Which lines of the data below contain "Verbatim"? Please show them all.
[Opening EXCERPTED RECORDS section]
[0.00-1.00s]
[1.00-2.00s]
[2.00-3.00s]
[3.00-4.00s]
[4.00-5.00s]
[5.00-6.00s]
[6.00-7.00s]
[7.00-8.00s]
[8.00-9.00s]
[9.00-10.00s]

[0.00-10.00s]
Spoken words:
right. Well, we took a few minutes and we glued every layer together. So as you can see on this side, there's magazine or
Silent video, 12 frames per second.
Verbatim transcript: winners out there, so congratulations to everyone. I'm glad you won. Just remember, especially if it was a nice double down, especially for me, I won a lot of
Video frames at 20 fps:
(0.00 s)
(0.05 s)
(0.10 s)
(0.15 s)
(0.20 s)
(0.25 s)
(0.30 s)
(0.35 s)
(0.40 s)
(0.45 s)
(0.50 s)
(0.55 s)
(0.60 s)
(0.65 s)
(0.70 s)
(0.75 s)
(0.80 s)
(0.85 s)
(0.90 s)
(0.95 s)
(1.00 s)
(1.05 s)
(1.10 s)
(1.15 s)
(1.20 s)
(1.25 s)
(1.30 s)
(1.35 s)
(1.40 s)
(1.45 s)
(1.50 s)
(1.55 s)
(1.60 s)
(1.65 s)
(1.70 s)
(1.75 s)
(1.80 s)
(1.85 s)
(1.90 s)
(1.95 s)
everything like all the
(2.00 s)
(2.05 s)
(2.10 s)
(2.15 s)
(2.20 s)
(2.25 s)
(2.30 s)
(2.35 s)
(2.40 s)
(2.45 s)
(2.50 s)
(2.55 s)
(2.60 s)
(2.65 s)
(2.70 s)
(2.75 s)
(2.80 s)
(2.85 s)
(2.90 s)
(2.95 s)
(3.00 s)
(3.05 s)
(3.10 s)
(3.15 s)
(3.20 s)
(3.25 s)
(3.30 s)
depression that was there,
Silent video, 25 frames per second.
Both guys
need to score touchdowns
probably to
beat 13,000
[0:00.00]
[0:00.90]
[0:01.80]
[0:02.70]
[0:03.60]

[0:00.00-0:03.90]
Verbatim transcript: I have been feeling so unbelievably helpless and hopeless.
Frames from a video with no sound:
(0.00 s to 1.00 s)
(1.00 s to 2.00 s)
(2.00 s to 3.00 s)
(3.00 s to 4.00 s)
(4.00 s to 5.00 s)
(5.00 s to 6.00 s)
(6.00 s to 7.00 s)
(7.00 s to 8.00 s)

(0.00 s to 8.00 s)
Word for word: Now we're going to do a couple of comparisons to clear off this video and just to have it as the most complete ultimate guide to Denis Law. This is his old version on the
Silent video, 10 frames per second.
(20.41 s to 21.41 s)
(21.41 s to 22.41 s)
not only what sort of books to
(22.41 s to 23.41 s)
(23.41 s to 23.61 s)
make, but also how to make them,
[Closing EXCERPTED RECORDS section]
*EXPECTED OUTPUT*:
Verbatim transcript: winners out there, so congratulations to everyone. I'm glad you won. Just remember, especially if it was a nice double down, especially for me, I won a lot of
Verbatim transcript: I have been feeling so unbelievably helpless and hopeless.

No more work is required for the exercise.